Task data below:

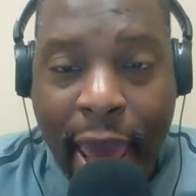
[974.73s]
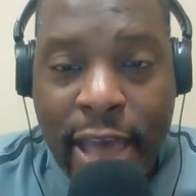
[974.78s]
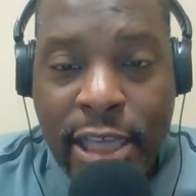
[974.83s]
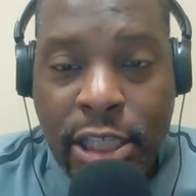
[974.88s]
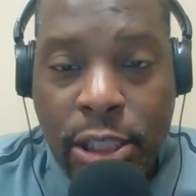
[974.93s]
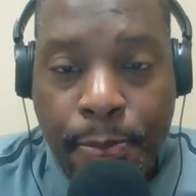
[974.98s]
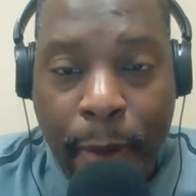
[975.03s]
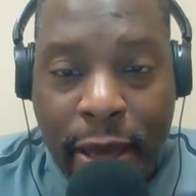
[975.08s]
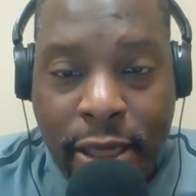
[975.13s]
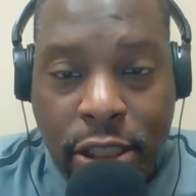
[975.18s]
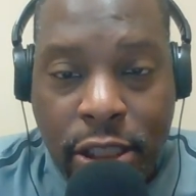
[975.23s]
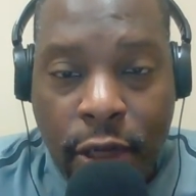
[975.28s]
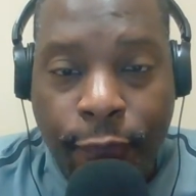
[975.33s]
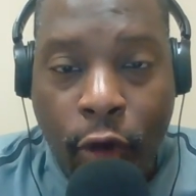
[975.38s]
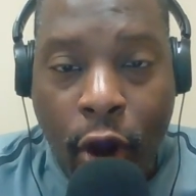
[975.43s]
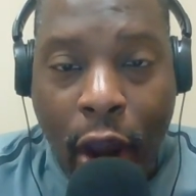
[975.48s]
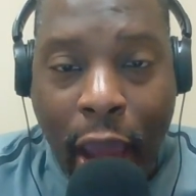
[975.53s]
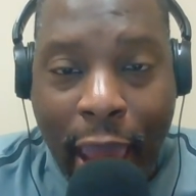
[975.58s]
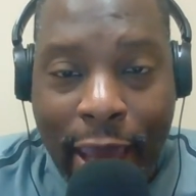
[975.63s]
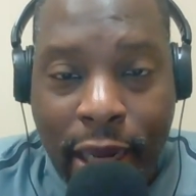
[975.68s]
especially
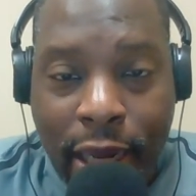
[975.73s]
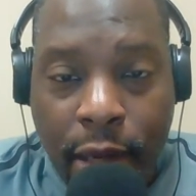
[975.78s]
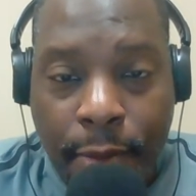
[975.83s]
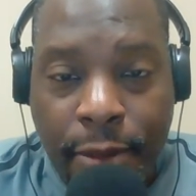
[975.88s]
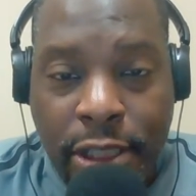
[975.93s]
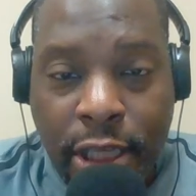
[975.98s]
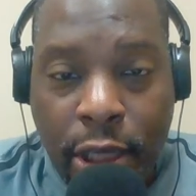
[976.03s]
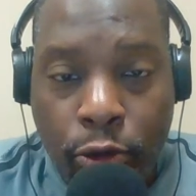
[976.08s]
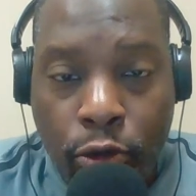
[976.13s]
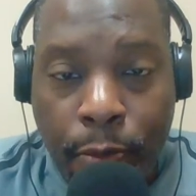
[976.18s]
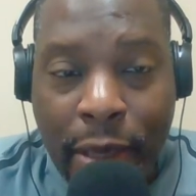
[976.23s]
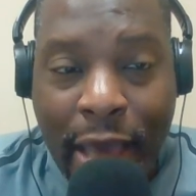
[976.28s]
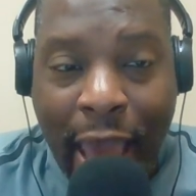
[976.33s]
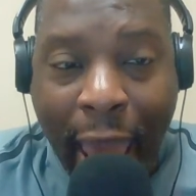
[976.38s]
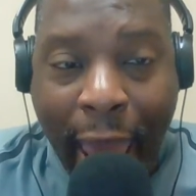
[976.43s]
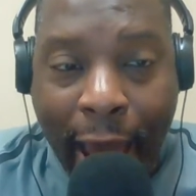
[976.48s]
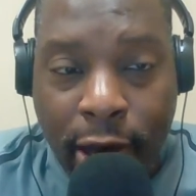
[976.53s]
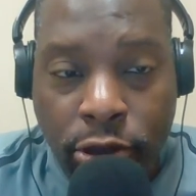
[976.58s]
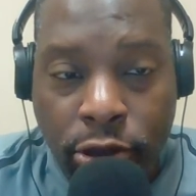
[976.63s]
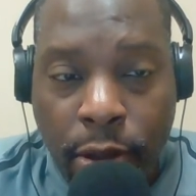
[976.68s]
for Adem, as he will be
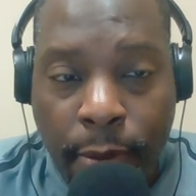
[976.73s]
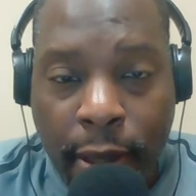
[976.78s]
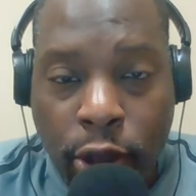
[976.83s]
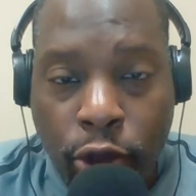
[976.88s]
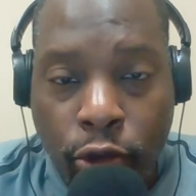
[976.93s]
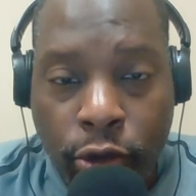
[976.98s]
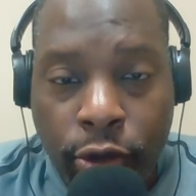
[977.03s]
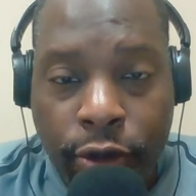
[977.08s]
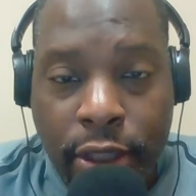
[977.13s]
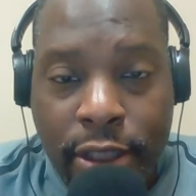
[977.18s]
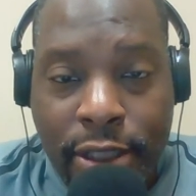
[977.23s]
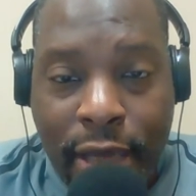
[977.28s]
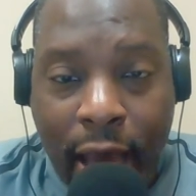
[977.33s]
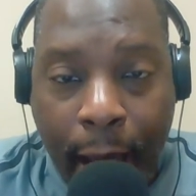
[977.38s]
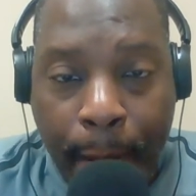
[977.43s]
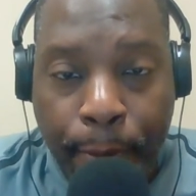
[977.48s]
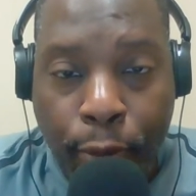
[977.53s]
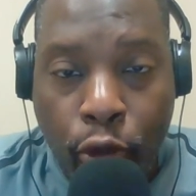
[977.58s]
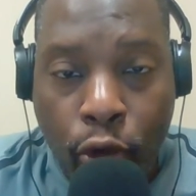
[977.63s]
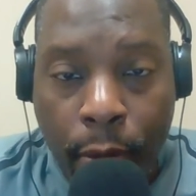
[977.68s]
hounded by 3 of the
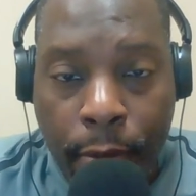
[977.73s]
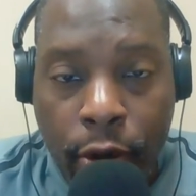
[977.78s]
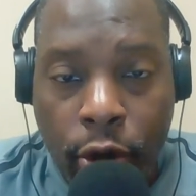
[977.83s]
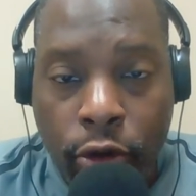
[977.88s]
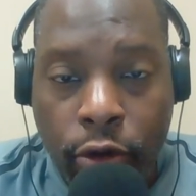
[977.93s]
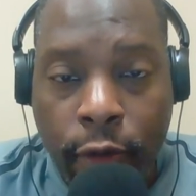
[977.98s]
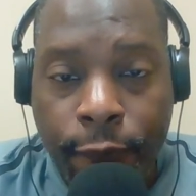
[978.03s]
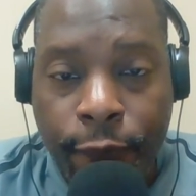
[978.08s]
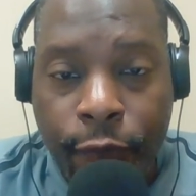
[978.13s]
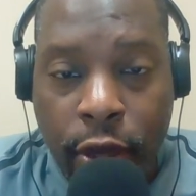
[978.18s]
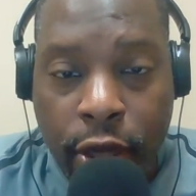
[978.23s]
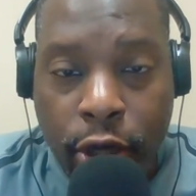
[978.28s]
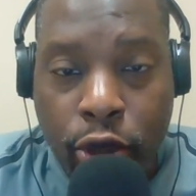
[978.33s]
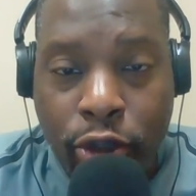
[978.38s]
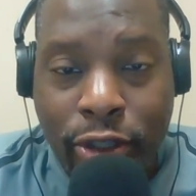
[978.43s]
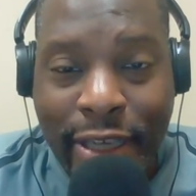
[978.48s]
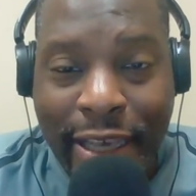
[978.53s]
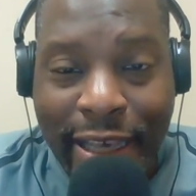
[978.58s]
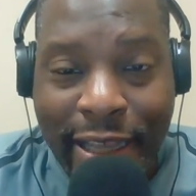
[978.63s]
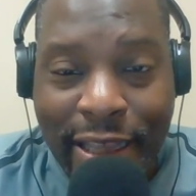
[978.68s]
top perimeter
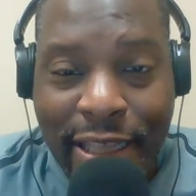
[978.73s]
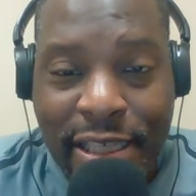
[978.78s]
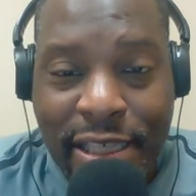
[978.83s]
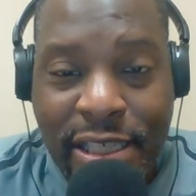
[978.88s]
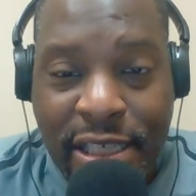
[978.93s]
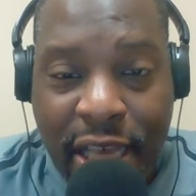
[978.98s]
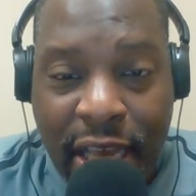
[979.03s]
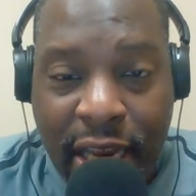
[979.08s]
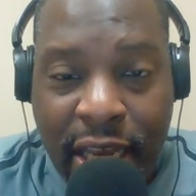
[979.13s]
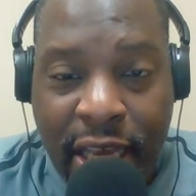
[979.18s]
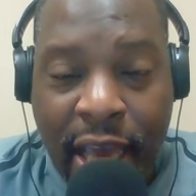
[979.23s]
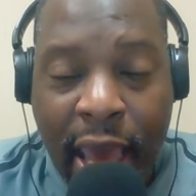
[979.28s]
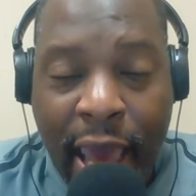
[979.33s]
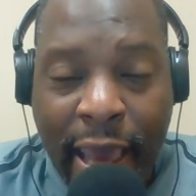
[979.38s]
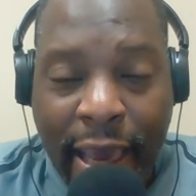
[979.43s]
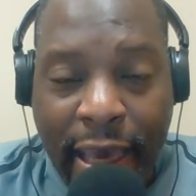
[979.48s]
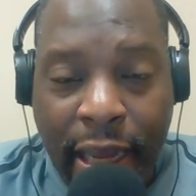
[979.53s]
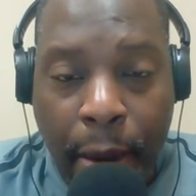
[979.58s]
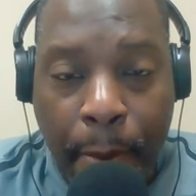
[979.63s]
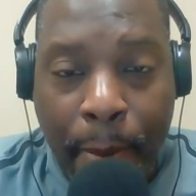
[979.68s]
defenders in the city
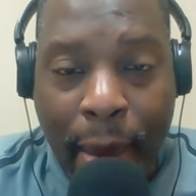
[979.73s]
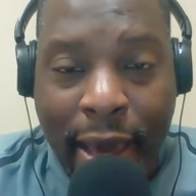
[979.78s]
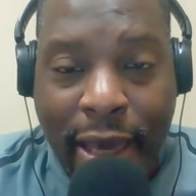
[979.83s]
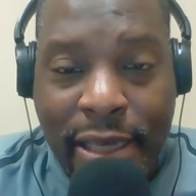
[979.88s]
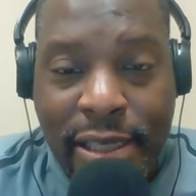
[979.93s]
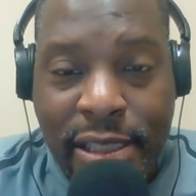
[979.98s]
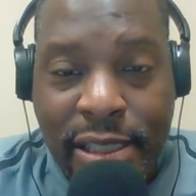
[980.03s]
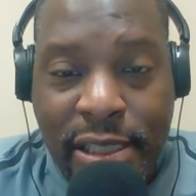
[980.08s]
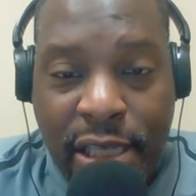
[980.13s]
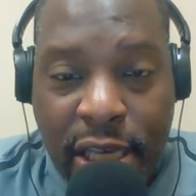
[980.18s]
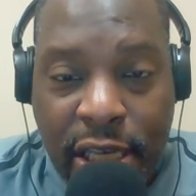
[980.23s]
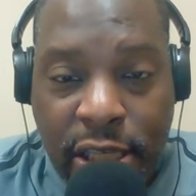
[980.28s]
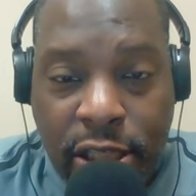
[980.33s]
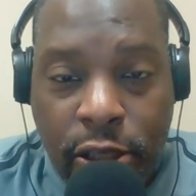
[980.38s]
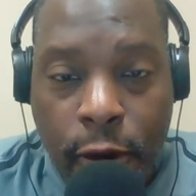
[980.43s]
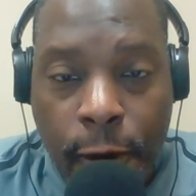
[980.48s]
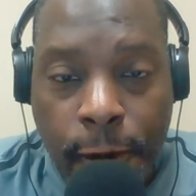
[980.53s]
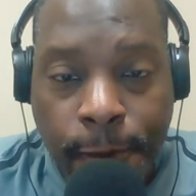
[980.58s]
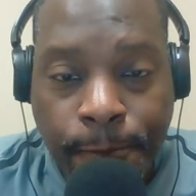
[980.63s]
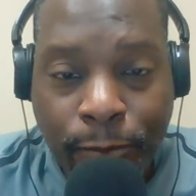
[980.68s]
in Emeka
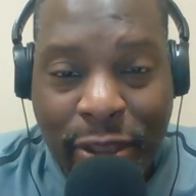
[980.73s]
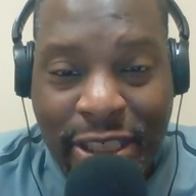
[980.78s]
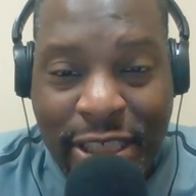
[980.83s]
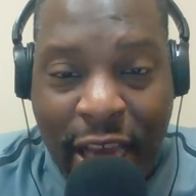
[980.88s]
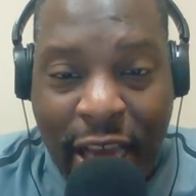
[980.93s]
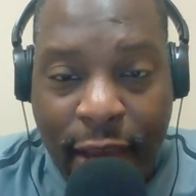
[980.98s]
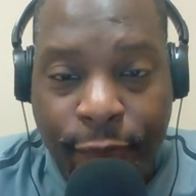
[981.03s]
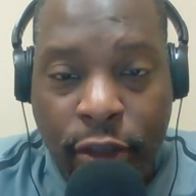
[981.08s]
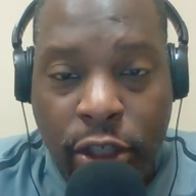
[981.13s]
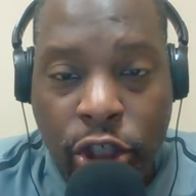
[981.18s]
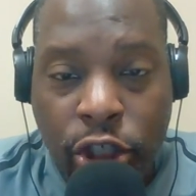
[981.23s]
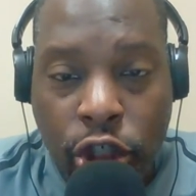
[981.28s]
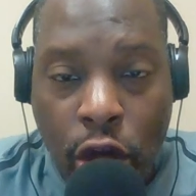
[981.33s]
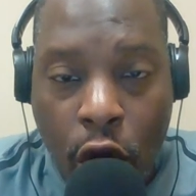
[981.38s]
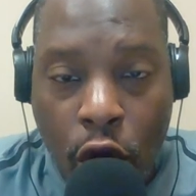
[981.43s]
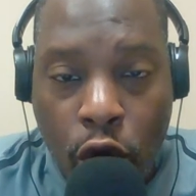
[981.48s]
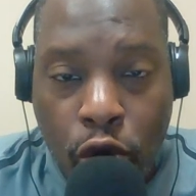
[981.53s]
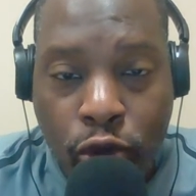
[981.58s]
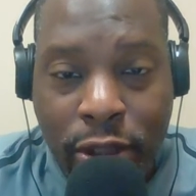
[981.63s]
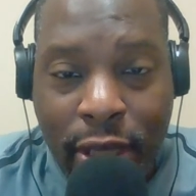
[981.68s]
Caesar, Javen
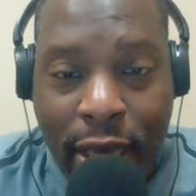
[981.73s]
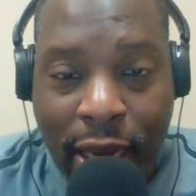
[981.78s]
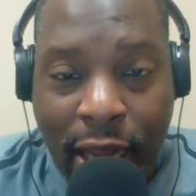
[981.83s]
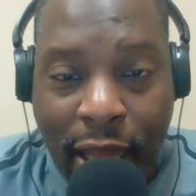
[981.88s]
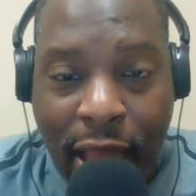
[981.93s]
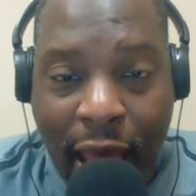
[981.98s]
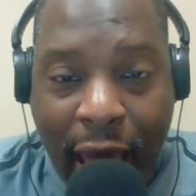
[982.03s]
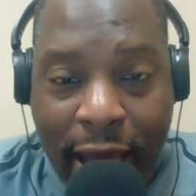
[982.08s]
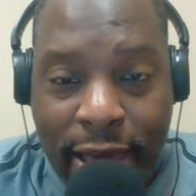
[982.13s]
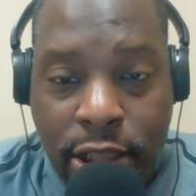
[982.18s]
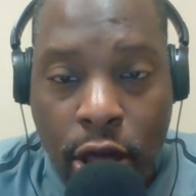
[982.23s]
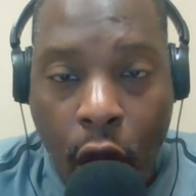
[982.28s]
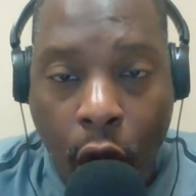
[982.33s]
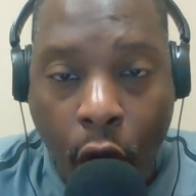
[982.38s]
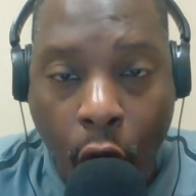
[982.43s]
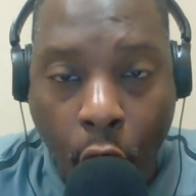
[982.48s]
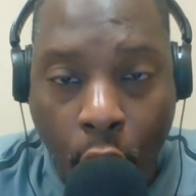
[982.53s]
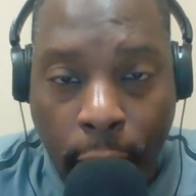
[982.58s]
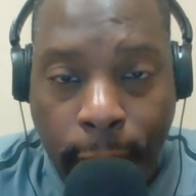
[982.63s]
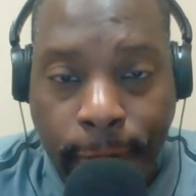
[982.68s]
Jones, and Elijah
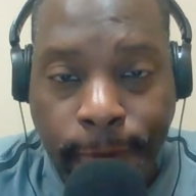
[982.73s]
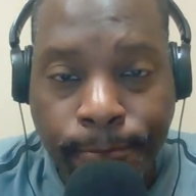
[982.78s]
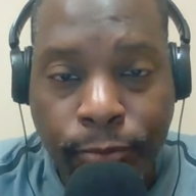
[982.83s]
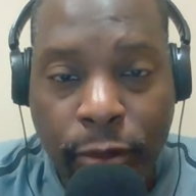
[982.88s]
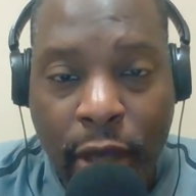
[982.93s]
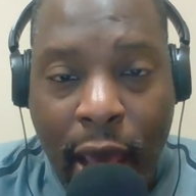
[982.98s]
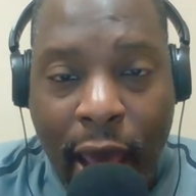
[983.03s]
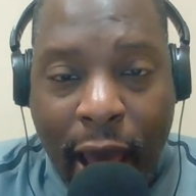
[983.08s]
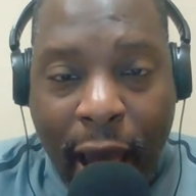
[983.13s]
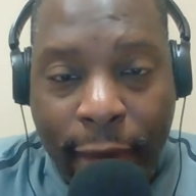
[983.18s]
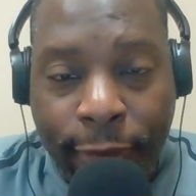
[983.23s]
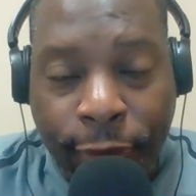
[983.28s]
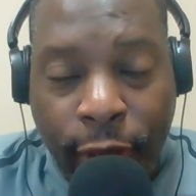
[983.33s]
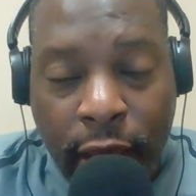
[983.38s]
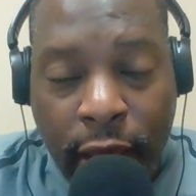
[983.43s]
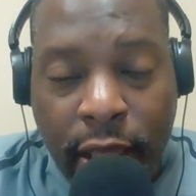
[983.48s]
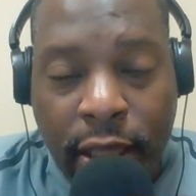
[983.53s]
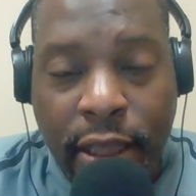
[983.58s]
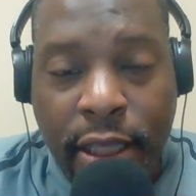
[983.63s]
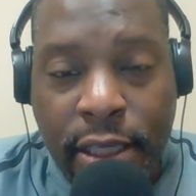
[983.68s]
Hart. I
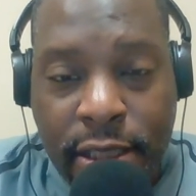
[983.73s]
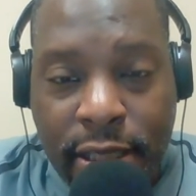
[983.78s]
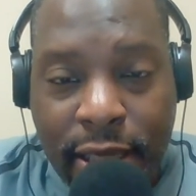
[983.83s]
think in this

End of Task data.

● **Task description**
Word for word, restate all of the data, but do not copy the pictures.

● **Expected output**
[974.73s]
[974.78s]
[974.83s]
[974.88s]
[974.93s]
[974.98s]
[975.03s]
[975.08s]
[975.13s]
[975.18s]
[975.23s]
[975.28s]
[975.33s]
[975.38s]
[975.43s]
[975.48s]
[975.53s]
[975.58s]
[975.63s]
[975.68s]
especially
[975.73s]
[975.78s]
[975.83s]
[975.88s]
[975.93s]
[975.98s]
[976.03s]
[976.08s]
[976.13s]
[976.18s]
[976.23s]
[976.28s]
[976.33s]
[976.38s]
[976.43s]
[976.48s]
[976.53s]
[976.58s]
[976.63s]
[976.68s]
for Adem, as he will be
[976.73s]
[976.78s]
[976.83s]
[976.88s]
[976.93s]
[976.98s]
[977.03s]
[977.08s]
[977.13s]
[977.18s]
[977.23s]
[977.28s]
[977.33s]
[977.38s]
[977.43s]
[977.48s]
[977.53s]
[977.58s]
[977.63s]
[977.68s]
hounded by 3 of the
[977.73s]
[977.78s]
[977.83s]
[977.88s]
[977.93s]
[977.98s]
[978.03s]
[978.08s]
[978.13s]
[978.18s]
[978.23s]
[978.28s]
[978.33s]
[978.38s]
[978.43s]
[978.48s]
[978.53s]
[978.58s]
[978.63s]
[978.68s]
top perimeter
[978.73s]
[978.78s]
[978.83s]
[978.88s]
[978.93s]
[978.98s]
[979.03s]
[979.08s]
[979.13s]
[979.18s]
[979.23s]
[979.28s]
[979.33s]
[979.38s]
[979.43s]
[979.48s]
[979.53s]
[979.58s]
[979.63s]
[979.68s]
defenders in the city
[979.73s]
[979.78s]
[979.83s]
[979.88s]
[979.93s]
[979.98s]
[980.03s]
[980.08s]
[980.13s]
[980.18s]
[980.23s]
[980.28s]
[980.33s]
[980.38s]
[980.43s]
[980.48s]
[980.53s]
[980.58s]
[980.63s]
[980.68s]
in Emeka
[980.73s]
[980.78s]
[980.83s]
[980.88s]
[980.93s]
[980.98s]
[981.03s]
[981.08s]
[981.13s]
[981.18s]
[981.23s]
[981.28s]
[981.33s]
[981.38s]
[981.43s]
[981.48s]
[981.53s]
[981.58s]
[981.63s]
[981.68s]
Caesar, Javen
[981.73s]
[981.78s]
[981.83s]
[981.88s]
[981.93s]
[981.98s]
[982.03s]
[982.08s]
[982.13s]
[982.18s]
[982.23s]
[982.28s]
[982.33s]
[982.38s]
[982.43s]
[982.48s]
[982.53s]
[982.58s]
[982.63s]
[982.68s]
Jones, and Elijah
[982.73s]
[982.78s]
[982.83s]
[982.88s]
[982.93s]
[982.98s]
[983.03s]
[983.08s]
[983.13s]
[983.18s]
[983.23s]
[983.28s]
[983.33s]
[983.38s]
[983.43s]
[983.48s]
[983.53s]
[983.58s]
[983.63s]
[983.68s]
Hart. I
[983.73s]
[983.78s]
[983.83s]
think in this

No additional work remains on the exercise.